Welcome to TASS 2013!

TASS is an experimental evaluation workshop for sentiment analysis and online reputation analysis focused on Spanish language, organized as a satellite event of the annual SEPLN Conference. After a successful first edition in 2012, TASS 2013 will be held on September 20th, 2013 in the Universidad Complutense de Madrid, Madrid, Spain.

According to Merriam-Webster dictionary, reputation is the overall quality or character of a given person or organization as seen or judged by people in general, or, in other words, the general recognition by other people of some characteristics or abilities for a given entity. Specifically, in business, reputation comprises the actions of a company and its internal stakeholders along with the perception of consumers about the business. Reputation affects attitudes like satisfaction, commitment and trust, and drives behavior like loyalty and support. In turn, reputation analysis is the process of tracking, investigating and reporting an entity's actions and other entities' opinions about those actions. It covers many factors to calculate the market value of reputation. Reputation analysis has come into wide use as a major factor of competitiveness in the increasingly complex marketplace of personal and business relationships among people and companies.

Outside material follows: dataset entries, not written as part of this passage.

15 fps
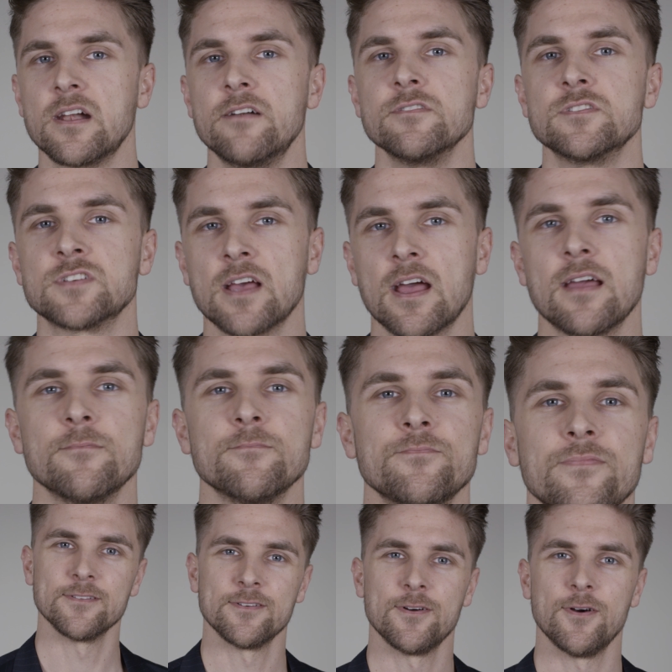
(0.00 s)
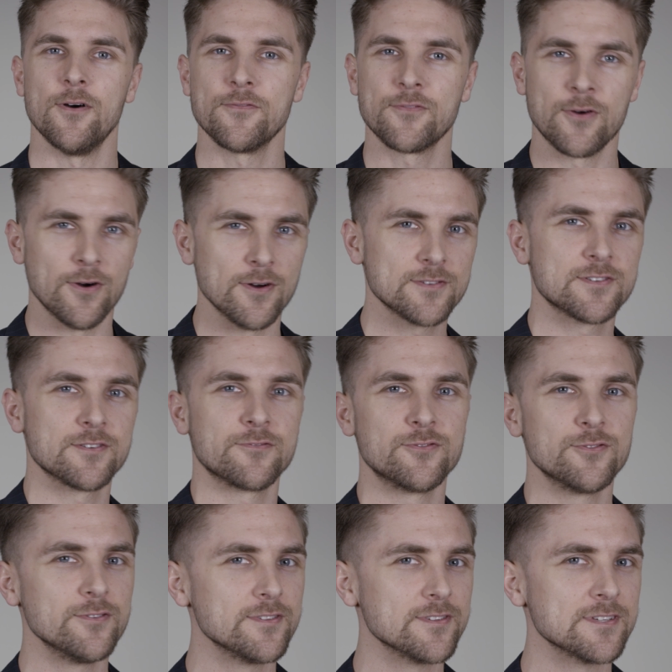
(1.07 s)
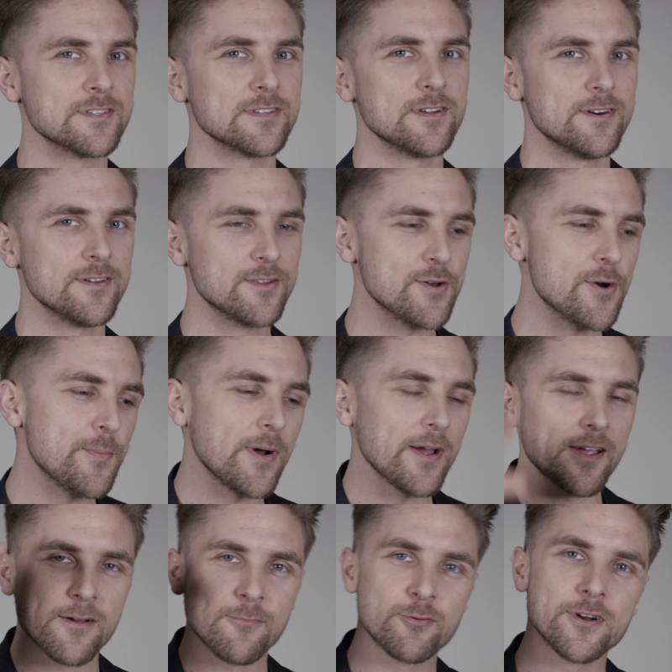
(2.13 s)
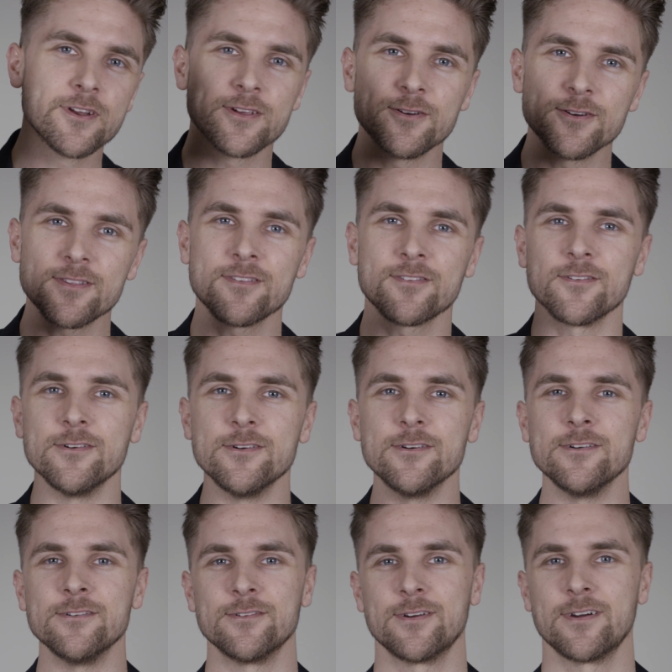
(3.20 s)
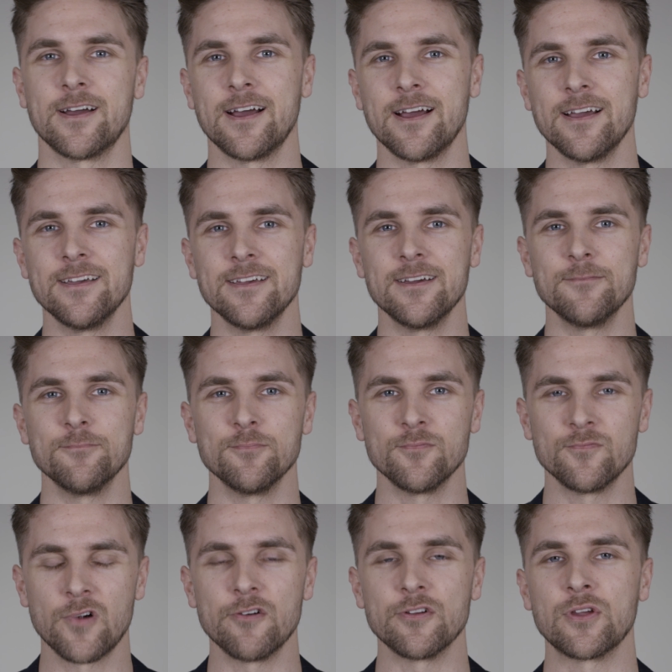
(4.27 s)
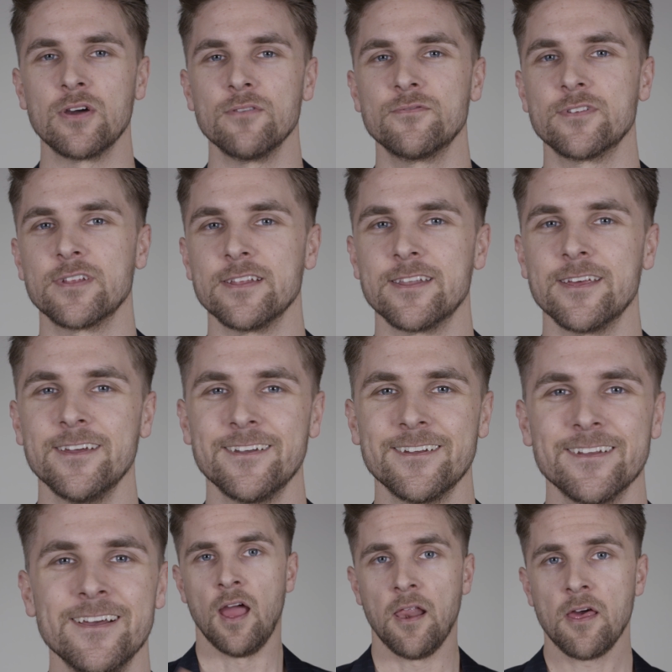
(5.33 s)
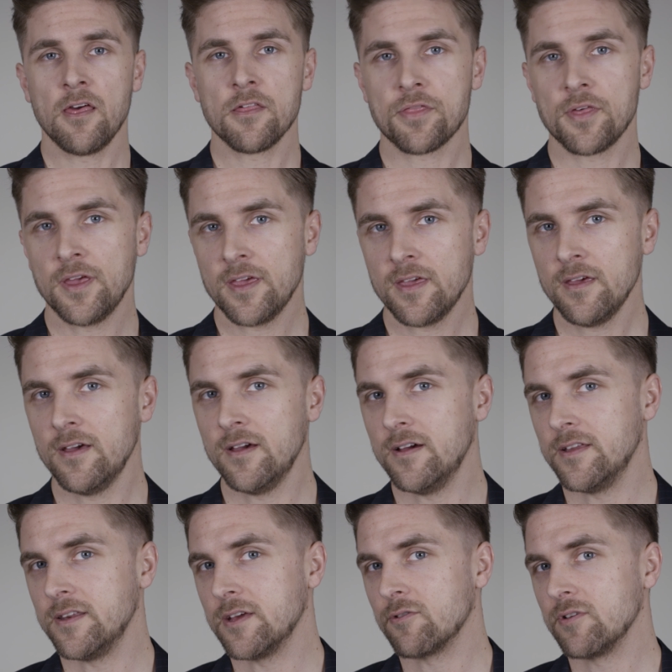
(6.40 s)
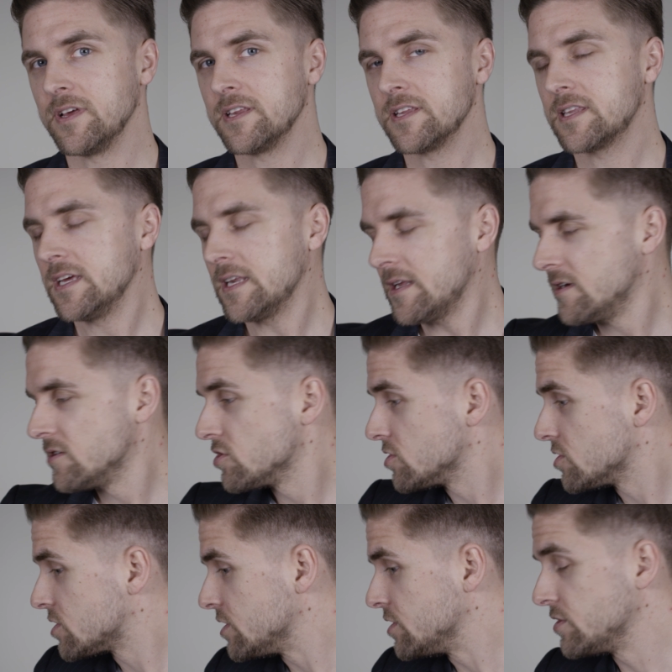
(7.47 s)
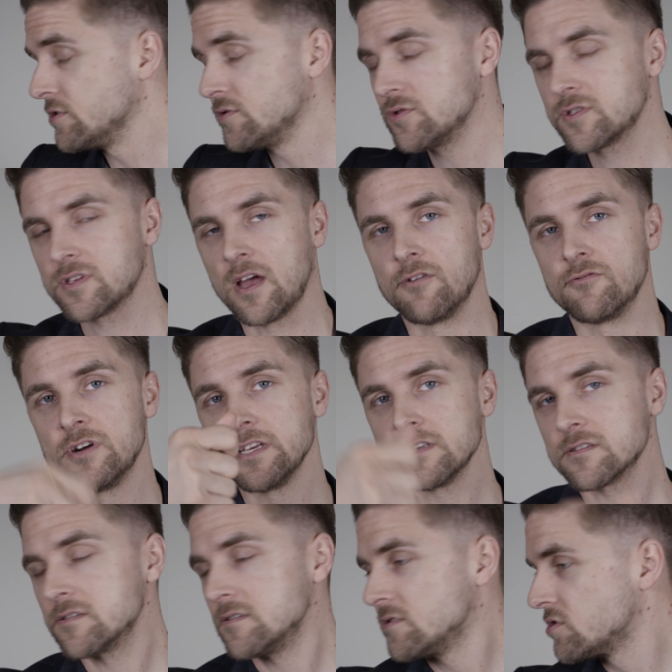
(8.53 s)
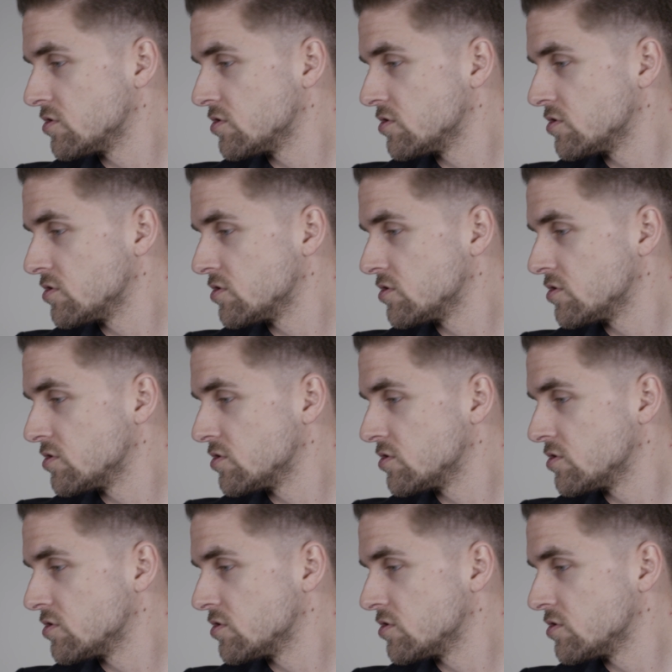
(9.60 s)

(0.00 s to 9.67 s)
every time. Of course, the crew in the salon know my hair pretty good, so I am very confident. Another thing Nicoline did, she used a razor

Currently market research using user surveys is typically performed. However, the rise of social media such as blogs and social networks and the increasing amount of user-generated contents in the form of reviews, recommendations, ratings and any other form of opinion, has led to creation of an emerging trend towards online reputation analysis. This analysis has two technological aspects: sentiment analysis and text classification (or categorization).

First, the so-called sentiment analysis, i.e., the application of natural language processing and text analytics to identify and extract subjective information from texts, which is the first step towards the online reputation analysis, is becoming a promising topic in the field of marketing and customer relationship management, as the social media and its associated word-of-mouth effect is turning out to be the most important source of information for companies and their customers' sentiments towards their brands and products.

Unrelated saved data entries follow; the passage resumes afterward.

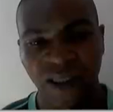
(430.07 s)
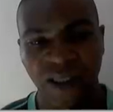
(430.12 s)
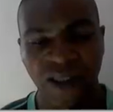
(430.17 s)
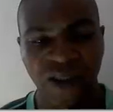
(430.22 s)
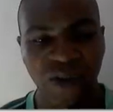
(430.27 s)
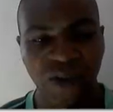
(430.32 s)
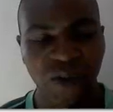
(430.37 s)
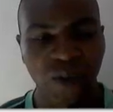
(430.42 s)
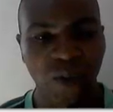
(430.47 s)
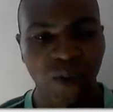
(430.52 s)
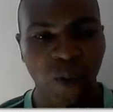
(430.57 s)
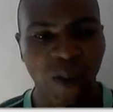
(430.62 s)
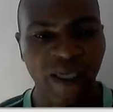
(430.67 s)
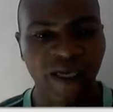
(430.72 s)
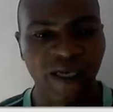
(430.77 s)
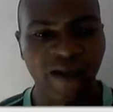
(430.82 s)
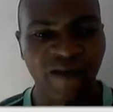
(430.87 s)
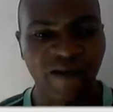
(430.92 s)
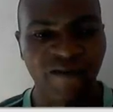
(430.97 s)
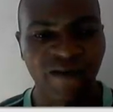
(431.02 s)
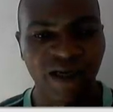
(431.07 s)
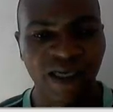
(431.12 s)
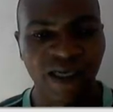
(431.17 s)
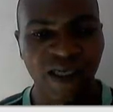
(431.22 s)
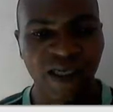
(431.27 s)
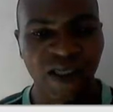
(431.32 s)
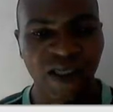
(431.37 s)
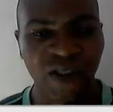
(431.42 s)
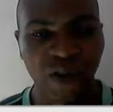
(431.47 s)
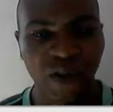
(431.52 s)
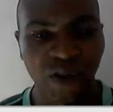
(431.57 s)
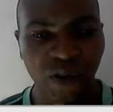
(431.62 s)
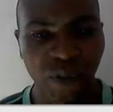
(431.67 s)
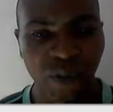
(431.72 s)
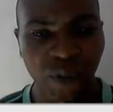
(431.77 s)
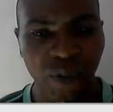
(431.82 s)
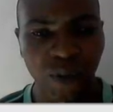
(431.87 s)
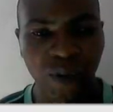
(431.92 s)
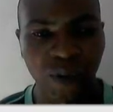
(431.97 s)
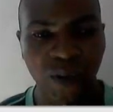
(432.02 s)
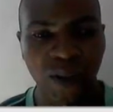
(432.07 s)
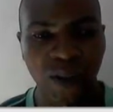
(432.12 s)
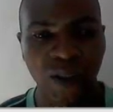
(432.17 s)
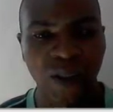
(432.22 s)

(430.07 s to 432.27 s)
So whatever you do,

Then, automatic text classification is used to guess the topic of the text, among those of a predefined set of categories or classes, so as to be able to assign the reputation level of the company into different facets, axis or points of view of analysis.

Sentiment analysis is a major technological challenge. The task is so hard that even humans often disagree on the sentiment of a given text. The fact that issues that one individual finds acceptable or relevant may not be the same to others, along with multilingual aspects, cultural factors and different contexts make it very hard to classify a text written in a natural language into a positive or negative sentiment. And the shorter the text is, for example, when analyzing Twitter messages or short comments in Facebook, the harder the task becomes.

On the other hand, text classification techniques, although studied for a longer time, still need more research effort to be able to build complex models with many categories with less workload and increase the precision and recall of the results. In addition, these models should work well with short texts and deal with specific text features that are present in social media messages (such as spelling mistakes, abbreviations, SMS language, etc.).

Within this context, the aim of TASS is to provide a forum for discussion and communication where the latest research work and developments in the field of sentiment analysis in social media, specifically focused on Spanish language, can be shown and discussed by scientific and business communities. The main objective is to promote the application of existing state-of-the-art algorithms and techniques and the design of new ones for the implementation of complex systems able to perform a sentiment analysis and text classification on short text opinions extracted from social media messages (specifically Twitter) published by a series of representative personalities.

The challenge task is intended to provide a benchmark forum for comparing the latest approaches in these fields. In addition, with the creation and release of the fully tagged corpus, we aim to provide a benchmark dataset that enables researchers to compare their algorithms and systems.